Favorable outcomes, minimal adverse effects seen in solid organ transplant recipients who received monoclonal antibody therapy for COVID-19
WEDNESDAY, June 23, 2021 (HealthDay News) — Monoclonal antibody therapy seems to be beneficial for solid organ transplant recipients with mild-to-moderate COVID-19, according to a study published online June 7 in Open Forum Infectious Diseases.
Zachary A. Yetmar, M.D., from the Mayo Clinic in Rochester, Minnesota, and colleagues conducted a retrospective review of solid organ transplant recipients who received monoclonal antibody infusion for COVID-19 through Jan. 23, 2021. Data were included for 73 patients (63 percent male) with a median age of 59 years.

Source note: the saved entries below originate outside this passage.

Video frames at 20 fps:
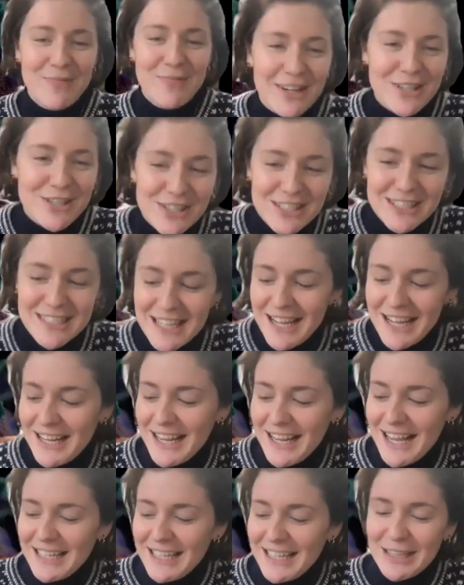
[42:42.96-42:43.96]
Just
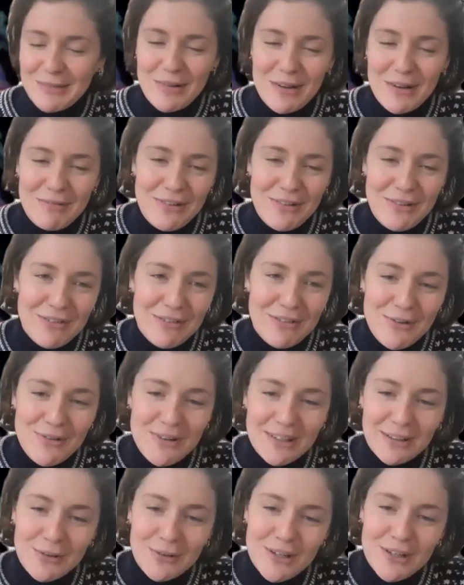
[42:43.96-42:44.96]
a few
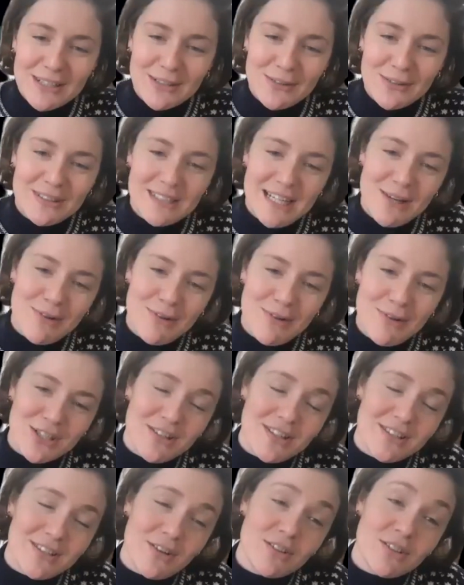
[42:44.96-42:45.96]
little quick sort of silly
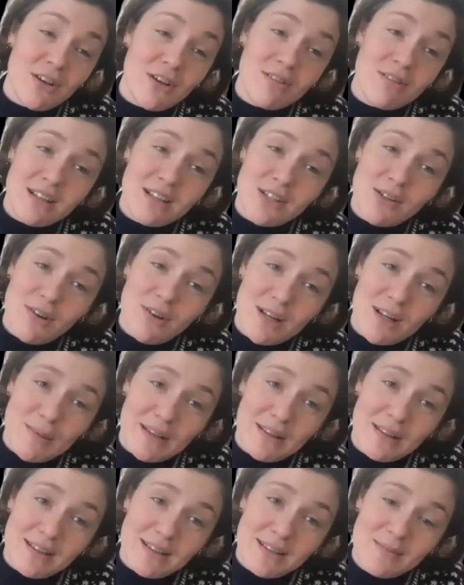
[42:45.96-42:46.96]
questions. So don't think too hard
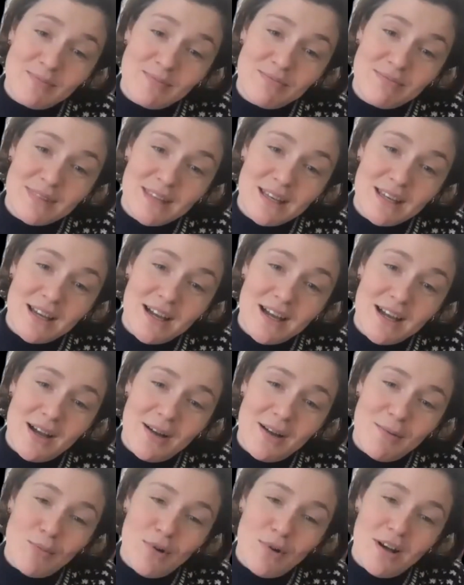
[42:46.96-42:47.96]
about these.
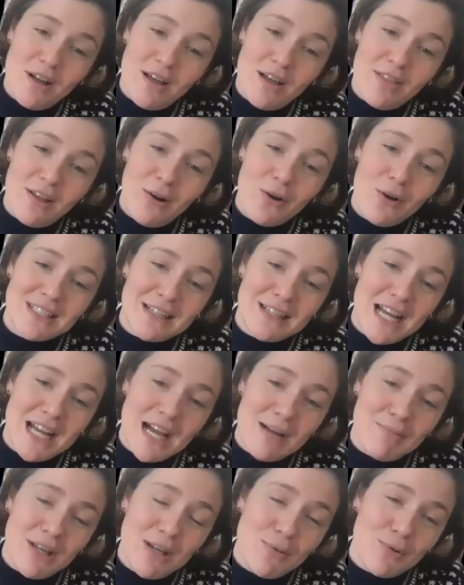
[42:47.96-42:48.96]
The lockdown
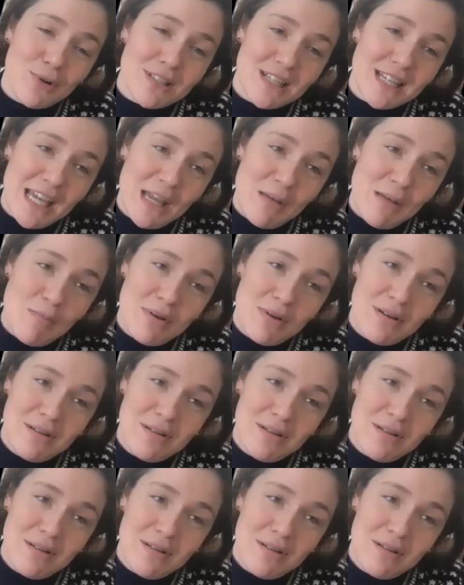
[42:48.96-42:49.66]
habit you want to keep?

The researchers found that the patients were most often treated with bamlanivimab (75.3 percent). Within 28 days of infusion, 11 patients (15.1 percent) had an emergency department visit, including nine (12.3 percent) who were hospitalized for a median of four days. Intensive care unit admission for a nonrespiratory complication was necessary for one patient. None of the patients required mechanical ventilation, there were no deaths, and no patient experienced rejection. There were 10 adverse events; one required medical evaluation. There was an association for hypertension with hospital admission, but other baseline characteristics were similar. Symptom onset to antibody administration was a median of four and six days in nonhospitalized and hospitalized patients, respectively.
“Monoclonal antibody therapy is really important for the transplant population because they are less likely to develop their own immunity,” a coauthor said in a statement. “Providing them with these antibodies helps them recover from COVID-19.”